Writing for the panel in Secretary of Labor v. KC Transport, Inc., Circuit Judge Robert L. Wilkins concluded that KC Transport's facility in Emmett, West Virginia, is a "mine" under 30 U.S.C. § 802(h)(1)(C) because it is "necessarily connected with the use and operation of extracting, milling, or processing coal and other minerals."

The panel, reviewing the question de novo, said the Secretary's functional reading of the statute was closer to the text than the narrower locational construction urged by KC Transport and the dissent. "The text of subsection (C) imposes no strict adjacency or 'on location' restriction," Wilkins wrote.

KC Transport operated the facility about 1,000 feet from a haulage road — public for part of its length, restricted past the facility's gate — roughly a mile from Ramaco Resources' Elk Creek Preparation Plant and four to five miles from Ramaco's deep mines. According to joint stipulations, 60% of the services KC Transport provided there supported Ramaco's mines, and the trucks cited by MSHA "were regularly used to haul coal from the five Ramaco mines to the Elk Creek prep plant."

An MSHA inspector cited the company in March 2019 after finding two trucks raised and unblocked during maintenance, with a worker standing on the frame of one. The Federal Mine Safety and Health Review Commission later vacated the citations, ruling that a repair or parking facility "not located on or appurtenant to a mine site" is not a mine within the statute.

The D.C. Circuit rejected that reading. Wilkins said interpreting subsection (C) to require adjacency to an extraction site would render the provision largely duplicative of subsection (A) and would exclude retention dams and tailings ponds that Congress expressly intended to cover. He noted that the Buffalo Creek, West Virginia dams whose 1972 collapse prompted the 1977 Mine Act were more than 0.6 miles from the coal preparation plant they fed.

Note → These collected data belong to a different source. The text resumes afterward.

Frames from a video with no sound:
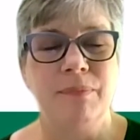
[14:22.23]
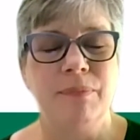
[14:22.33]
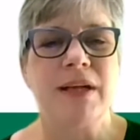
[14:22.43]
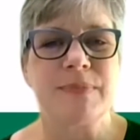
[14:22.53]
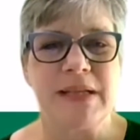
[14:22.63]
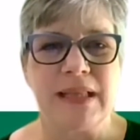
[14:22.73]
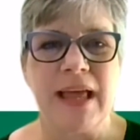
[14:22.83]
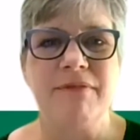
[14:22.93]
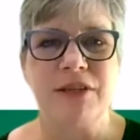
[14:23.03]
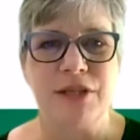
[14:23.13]
approximately
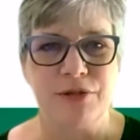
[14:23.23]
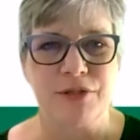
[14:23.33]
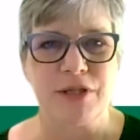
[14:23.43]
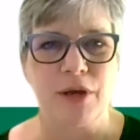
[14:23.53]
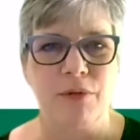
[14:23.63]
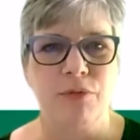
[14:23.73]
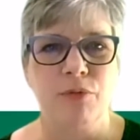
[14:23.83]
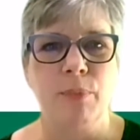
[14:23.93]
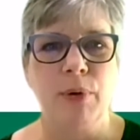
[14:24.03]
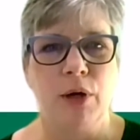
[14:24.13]
11 years ago
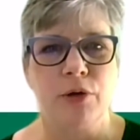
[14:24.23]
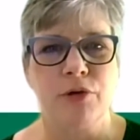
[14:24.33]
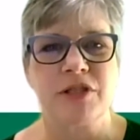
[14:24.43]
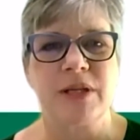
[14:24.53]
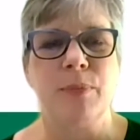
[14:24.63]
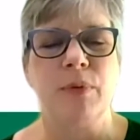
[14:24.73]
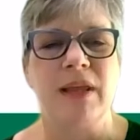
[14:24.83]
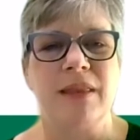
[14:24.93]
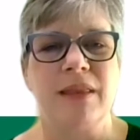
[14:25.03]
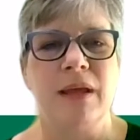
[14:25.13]
through a partnership
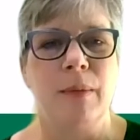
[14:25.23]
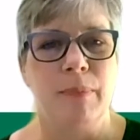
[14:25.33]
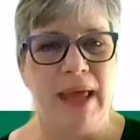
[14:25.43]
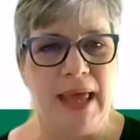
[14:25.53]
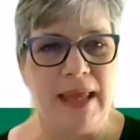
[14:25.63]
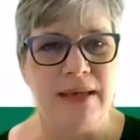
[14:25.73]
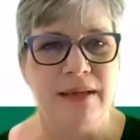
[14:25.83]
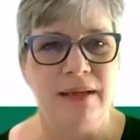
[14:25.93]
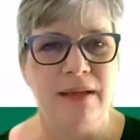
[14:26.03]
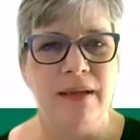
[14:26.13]
with Penn,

The court also rejected KC Transport's Article II objection that the petition improperly asked a federal court to resolve an intra-executive dispute between the Secretary of Labor and the Commission. Wilkins called the objection a "tempest in a teapot," writing that the Commission had "bowed out of this dispute" and that "this is an intra-Executive dispute in name only." The panel pointed to statutes enacted by the First, Second, Third and Fourth Congresses authorizing intra-executive suits, and to the Supreme Court's decisions in Newport News Shipbuilding and Ingalls Shipbuilding, which said Congress "could have conferred standing upon the Director without infringing Article III of the Constitution."

To "obviate the constitutional issue," the court struck the Commission as a respondent, following its 1982 decision in Oil, Chemical & Atomic Workers International Union v. OSHRC. The panel reasoned that the Commission, like OSHRC, is an adjudicator with "no duty or interest in defending its decision on appeal."

In a concurrence, Circuit Judge Florence Y. Pan wrote that "a purely adjudicatory body — like the Federal Mine Safety and Health Review Commission — is not a proper party when this court reviews one of its decisions," and said that by striking the Commission from the caption, "the jurisdictional arguments raised by the dissent are largely academic."

Circuit Judge Justin R. Walker dissented. The majority addressed his argument that the statute required the Secretary to name the Commission as a respondent, writing that "no such explicit mandate appears in the text" of 30 U.S.C. § 816(b) and that the canon of constitutional avoidance, together with Federal Rule of Appellate Procedure 2, supplied ample basis to proceed.

The parties had stipulated that if the Mine Act applies, KC Transport owes $3,908 on one citation and $4,343 on the other. The court vacated the Commission's decision and affirmed the citations.

Susannah M. Maltz of the Department of Labor argued for the Secretary. James P. McHugh and Aditya Dynar argued for KC Transport. West Virginia and 19 other states filed an amicus brief supporting the company; the AFL-CIO supported the Secretary.